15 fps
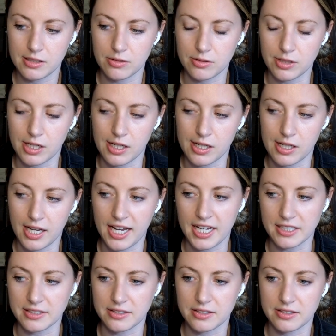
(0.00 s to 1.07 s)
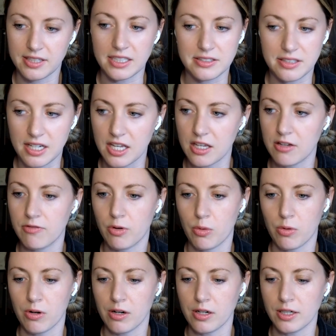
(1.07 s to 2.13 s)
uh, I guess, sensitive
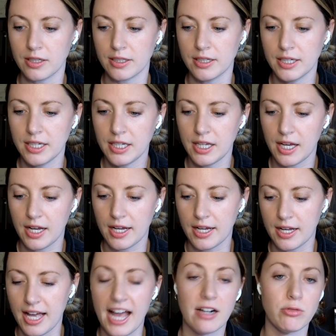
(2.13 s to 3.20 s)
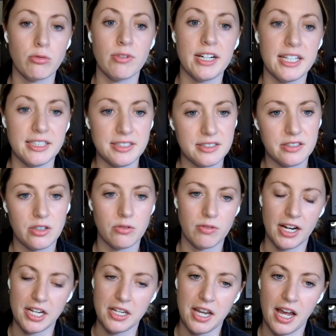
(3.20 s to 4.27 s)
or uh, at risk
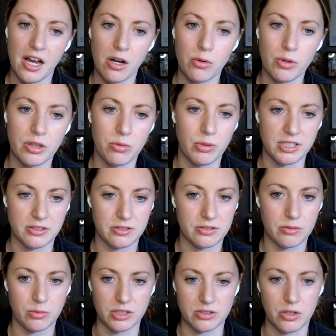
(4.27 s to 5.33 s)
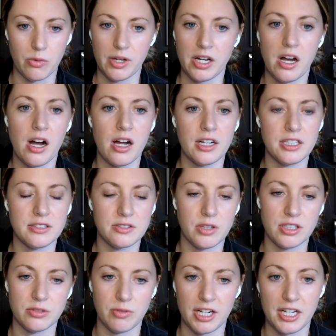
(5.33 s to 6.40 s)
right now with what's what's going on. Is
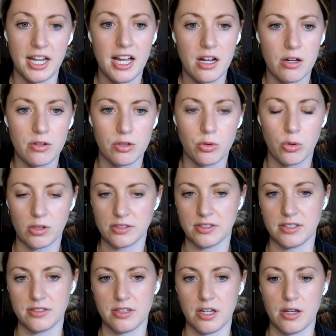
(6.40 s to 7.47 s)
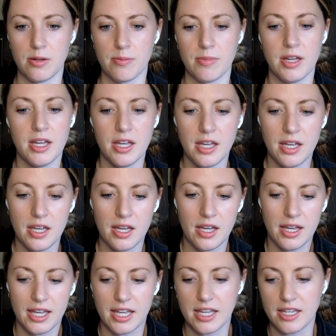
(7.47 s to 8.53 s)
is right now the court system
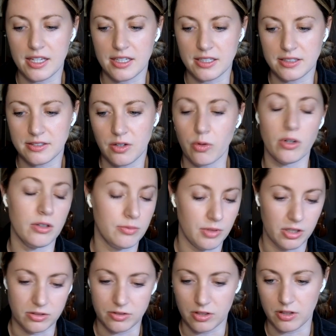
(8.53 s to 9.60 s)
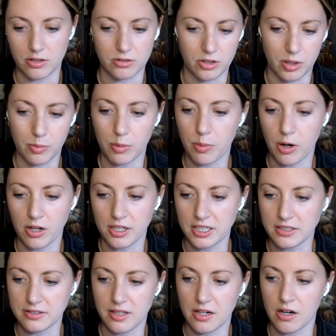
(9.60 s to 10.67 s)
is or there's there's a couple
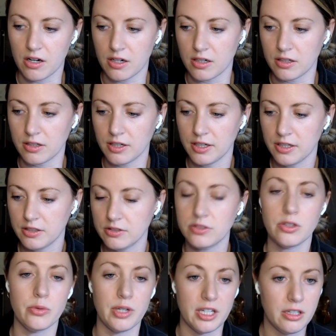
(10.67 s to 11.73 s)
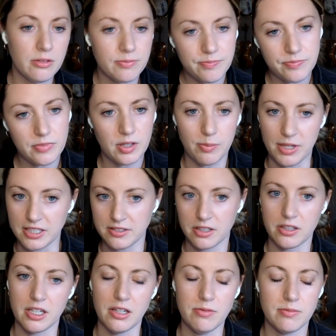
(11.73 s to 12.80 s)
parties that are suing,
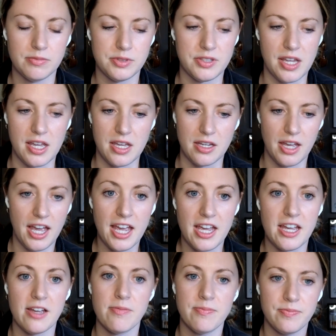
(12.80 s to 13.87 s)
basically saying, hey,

____

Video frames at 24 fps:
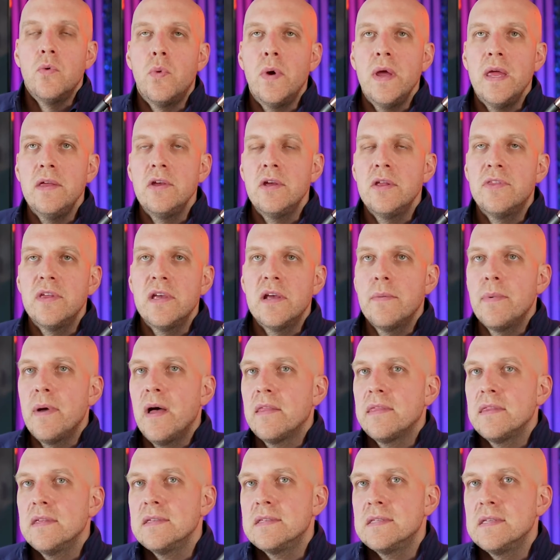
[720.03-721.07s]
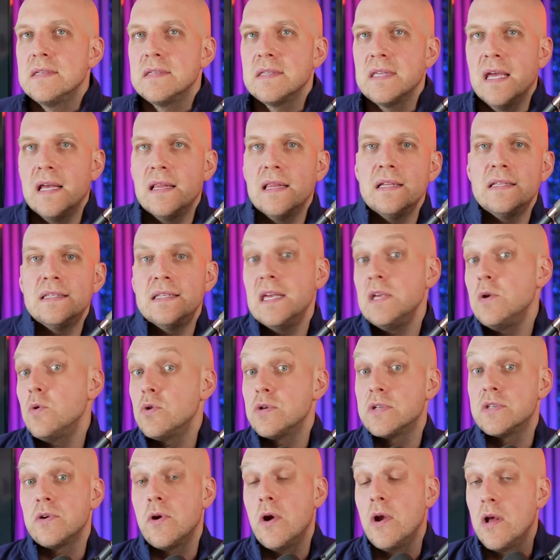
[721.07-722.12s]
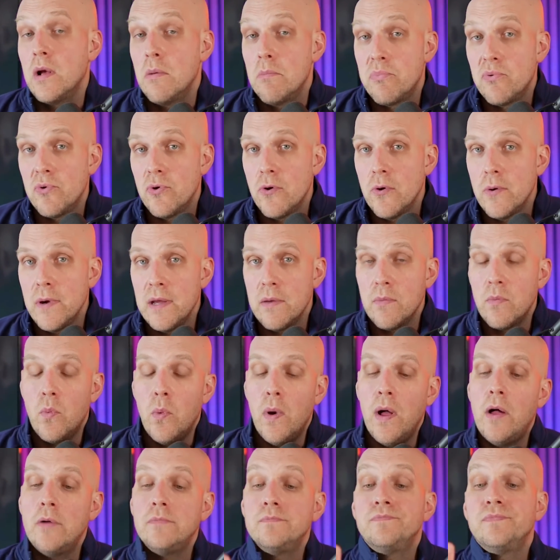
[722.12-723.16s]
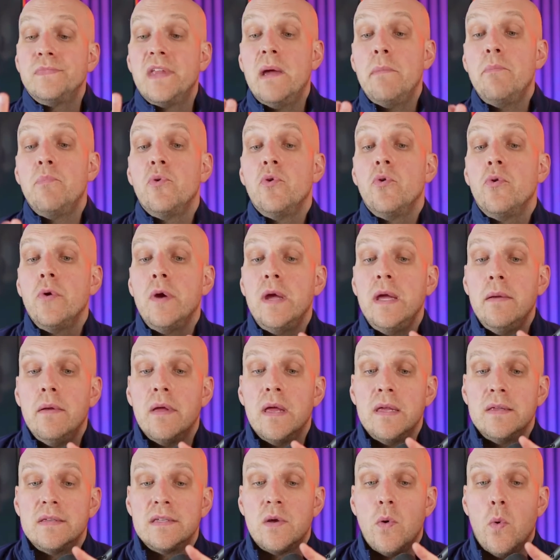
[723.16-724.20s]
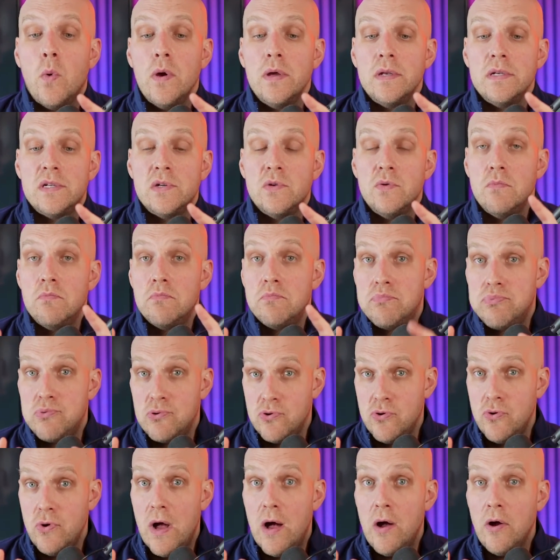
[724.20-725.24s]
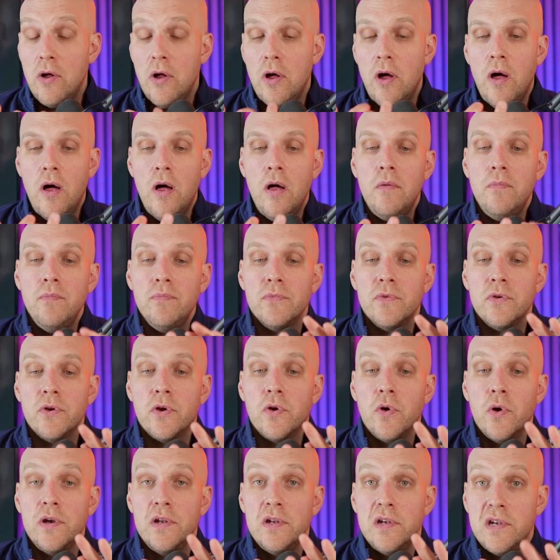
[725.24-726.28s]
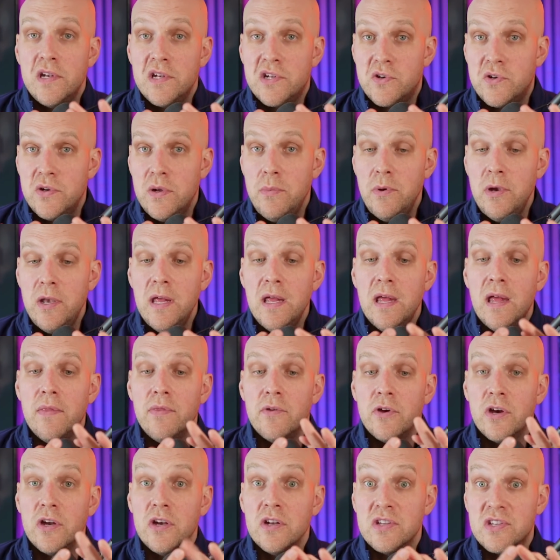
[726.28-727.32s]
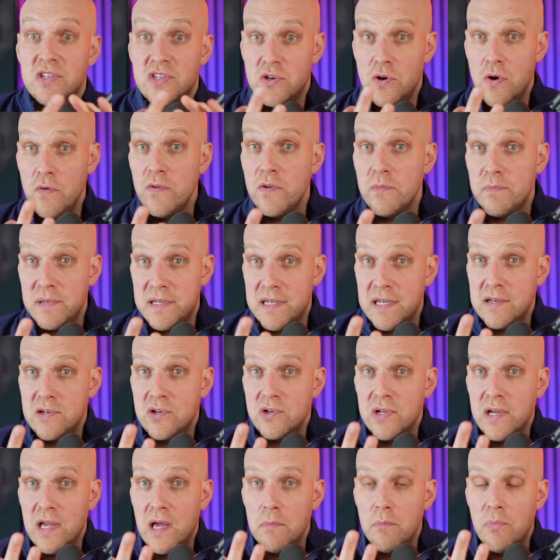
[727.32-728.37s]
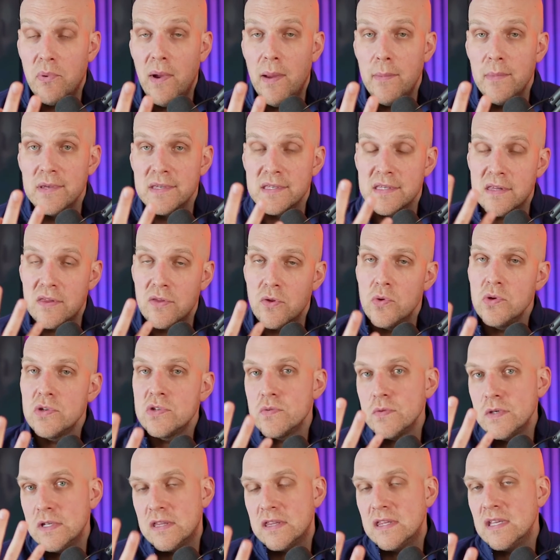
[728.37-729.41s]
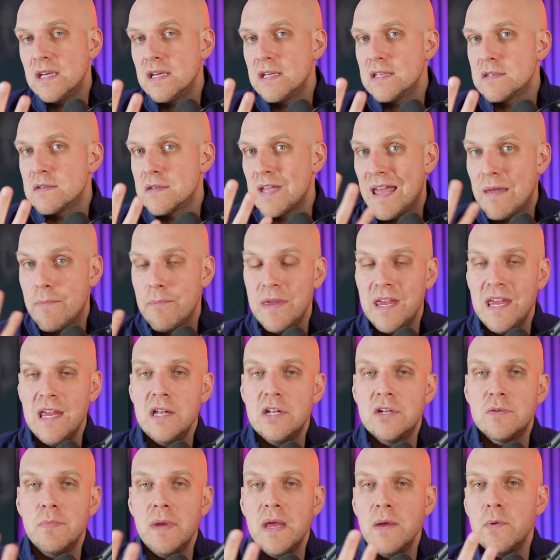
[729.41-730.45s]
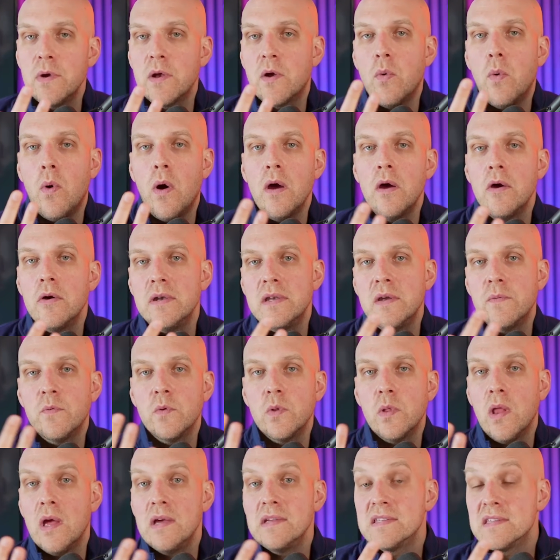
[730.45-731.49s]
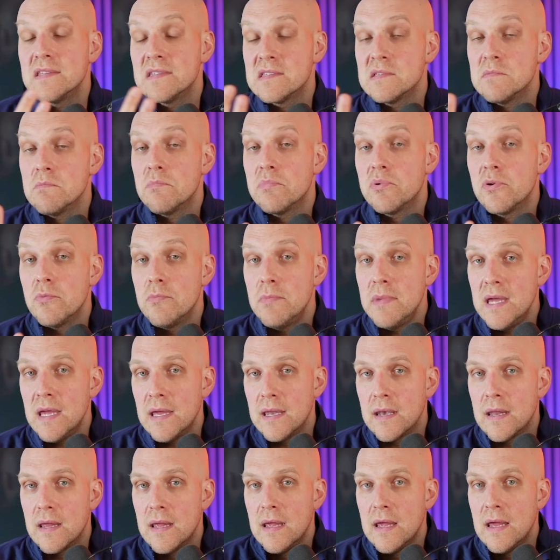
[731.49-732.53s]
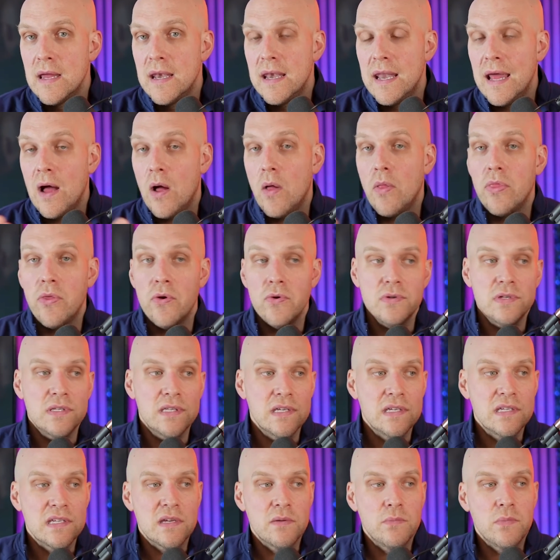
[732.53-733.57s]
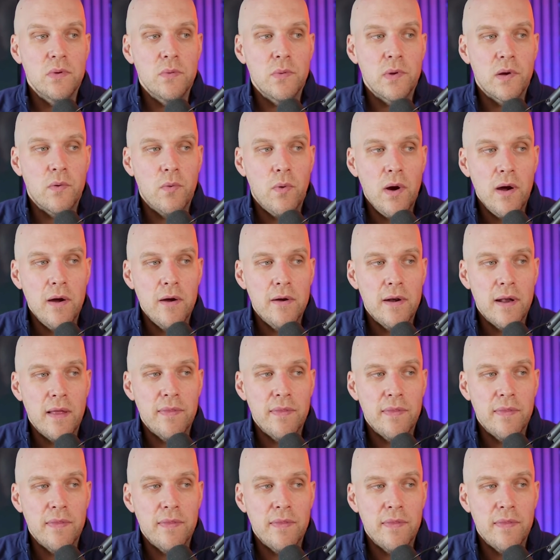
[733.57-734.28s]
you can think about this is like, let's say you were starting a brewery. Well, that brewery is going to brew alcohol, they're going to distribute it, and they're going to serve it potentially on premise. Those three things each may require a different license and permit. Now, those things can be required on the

____

ACTIVITY:
Beginning at the line above that contains "[723.16-724.20s]", repeat each line exactly through the one that contains "[732.53-733.57s]", and leave out the pictures.

YOUR RESPONSE:
[723.16-724.20s]
[724.20-725.24s]
[725.24-726.28s]
[726.28-727.32s]
[727.32-728.37s]
[728.37-729.41s]
[729.41-730.45s]
[730.45-731.49s]
[731.49-732.53s]
[732.53-733.57s]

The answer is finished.